**EXERCISE GOAL**
Leaving out the pictures, reproduce each record exactly and in full.

^^^^^^^^

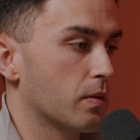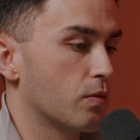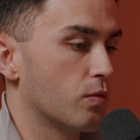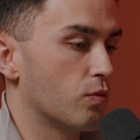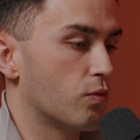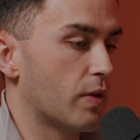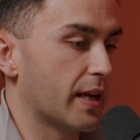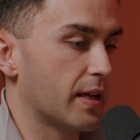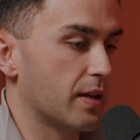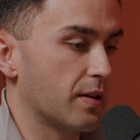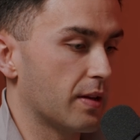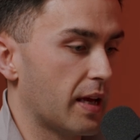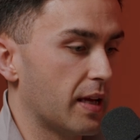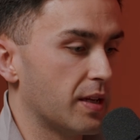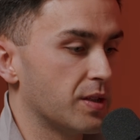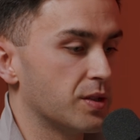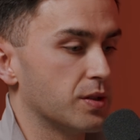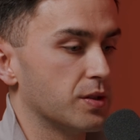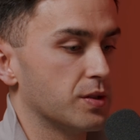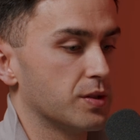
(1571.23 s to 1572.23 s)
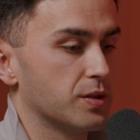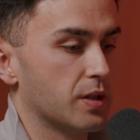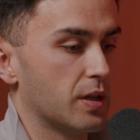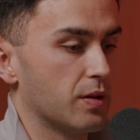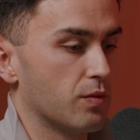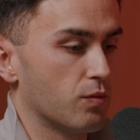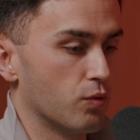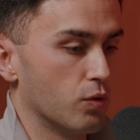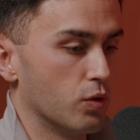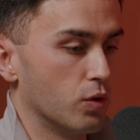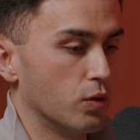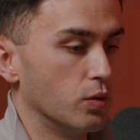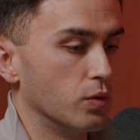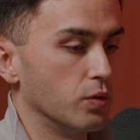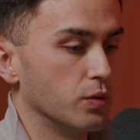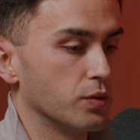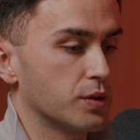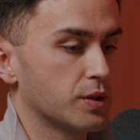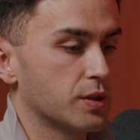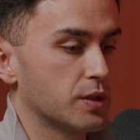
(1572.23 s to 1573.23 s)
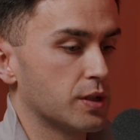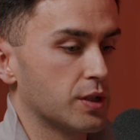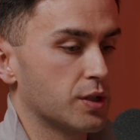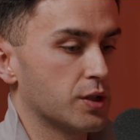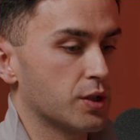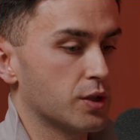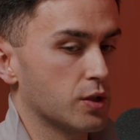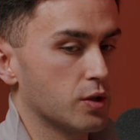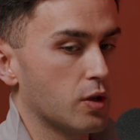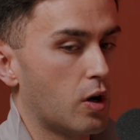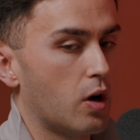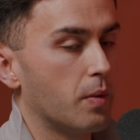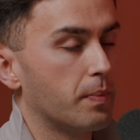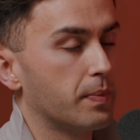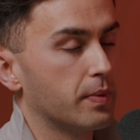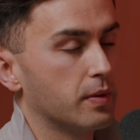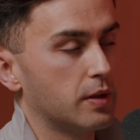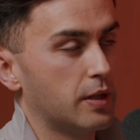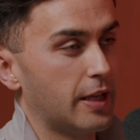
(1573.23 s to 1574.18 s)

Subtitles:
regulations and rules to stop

^^^^^^^^

**TASK RESULT**
(1571.23 s to 1572.23 s)
(1572.23 s to 1573.23 s)
(1573.23 s to 1574.18 s)

Subtitles:
regulations and rules to stop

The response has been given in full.